There are five warning signs that indicate the possibility of Basal Cell Carcinoma.
However, often two or more of the five warning signs can be present in a single site.
Some of these warning signs can resemble non-cancerous skin conditions such as eczema or psoriasis, it is therefore important to have any abnormalities checked by a skin specialist.
All images used are to help you identify any abnormalities, but all skin cancers can vary in size shape and colour, and many can be very small, so it is important to acknowledge that these should be used as a guideline only. If you notice any of the following warning signs, feel worried or unsure about any change in your skin, consult your doctor immediately.

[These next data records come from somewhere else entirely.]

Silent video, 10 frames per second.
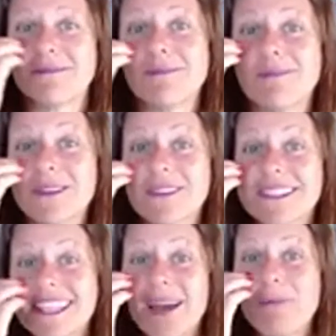because
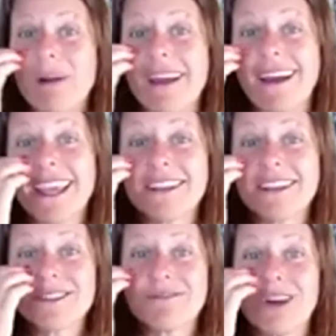that way I can
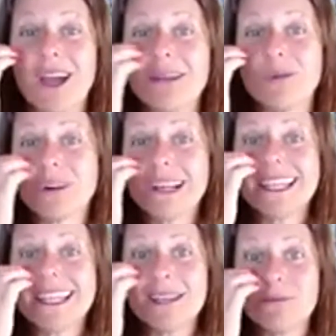define more
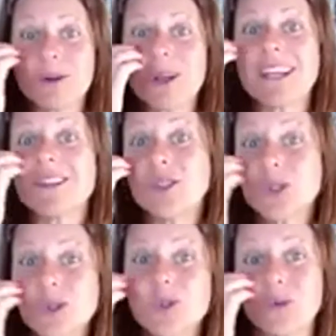clearly what I
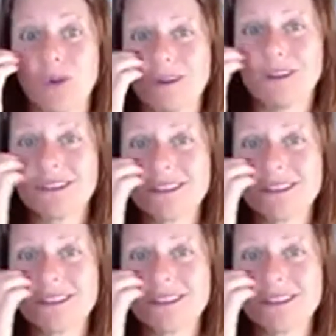do want.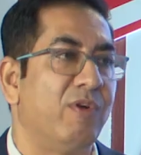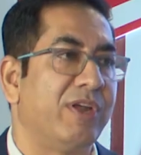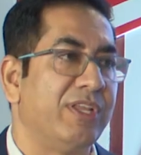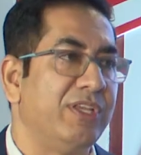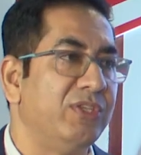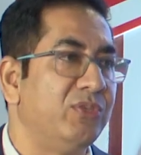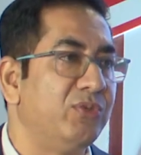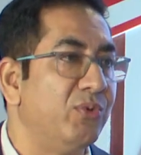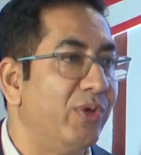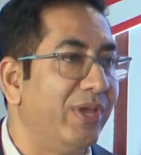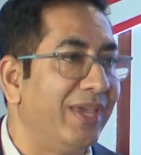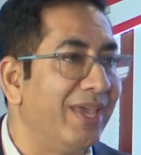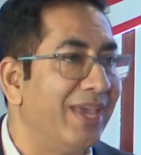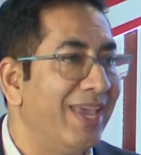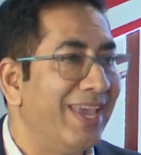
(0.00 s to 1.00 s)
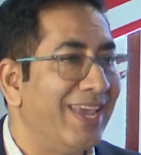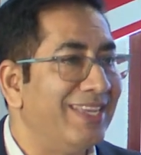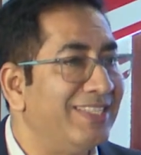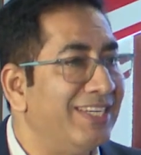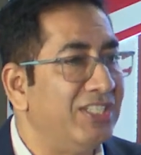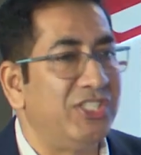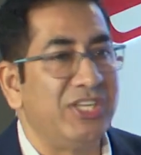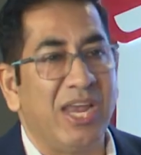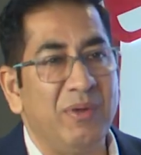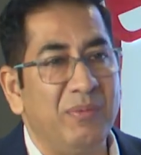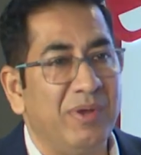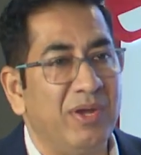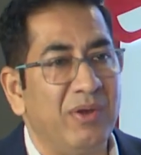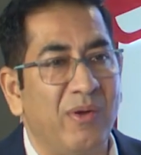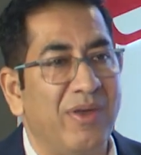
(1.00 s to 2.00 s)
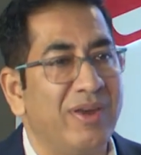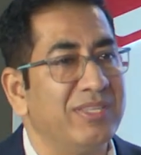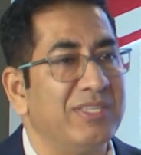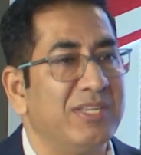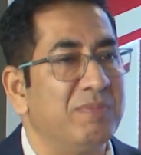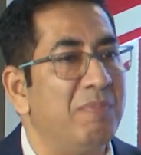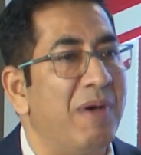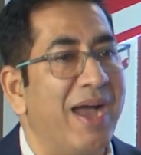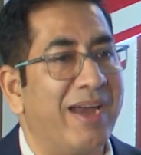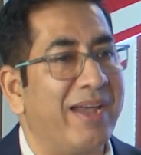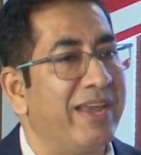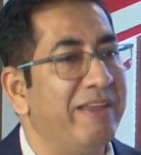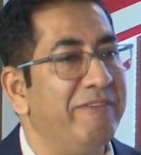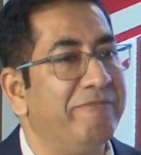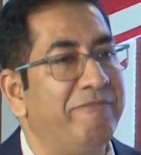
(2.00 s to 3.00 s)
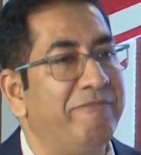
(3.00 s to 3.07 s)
what he is doing? Is it genuine or is it marketing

1: An open, non-healing sore
This is a common warning sign of an early Basal Cell Carcinoma
A persistent sore that oozes, bleeds, crusts for weeks
The sore sometimes heals, but re-opens
2: A pinkish growth
Growths often have an elevated, rounded border
They may or may not have a crusted indentation to the centre
As the growth enlarges, tiny blood vessels can appear on the surface
3: Red patch or irritated area of skin
Sometimes patches can crust and itch
They can persist with no evident discomfort
They frequently occur on the face, shoulders, chest, legs and arms
4: A shiny Nodule or bump
These are often pearly or translucent
They can also appear pink, red or white
On darker skinned individuals they can be tan, brown or black
5: A scar-like patch
The area looks like a scar with undefined borders
The scar-like area often looks white, yellow and is waxy
This could indicate an invasive BCC that is much larger than it appears from the surface
What causes Basal Cell Carcinoma?
The major cause of Basal Cell Carcinoma is exposure to UV radiation from the sun and/or sunbeds, which is why the majority of all BCC cases are found on frequently exposed areas of the body such as the face, neck, ears, chest, shoulders, back and scalp.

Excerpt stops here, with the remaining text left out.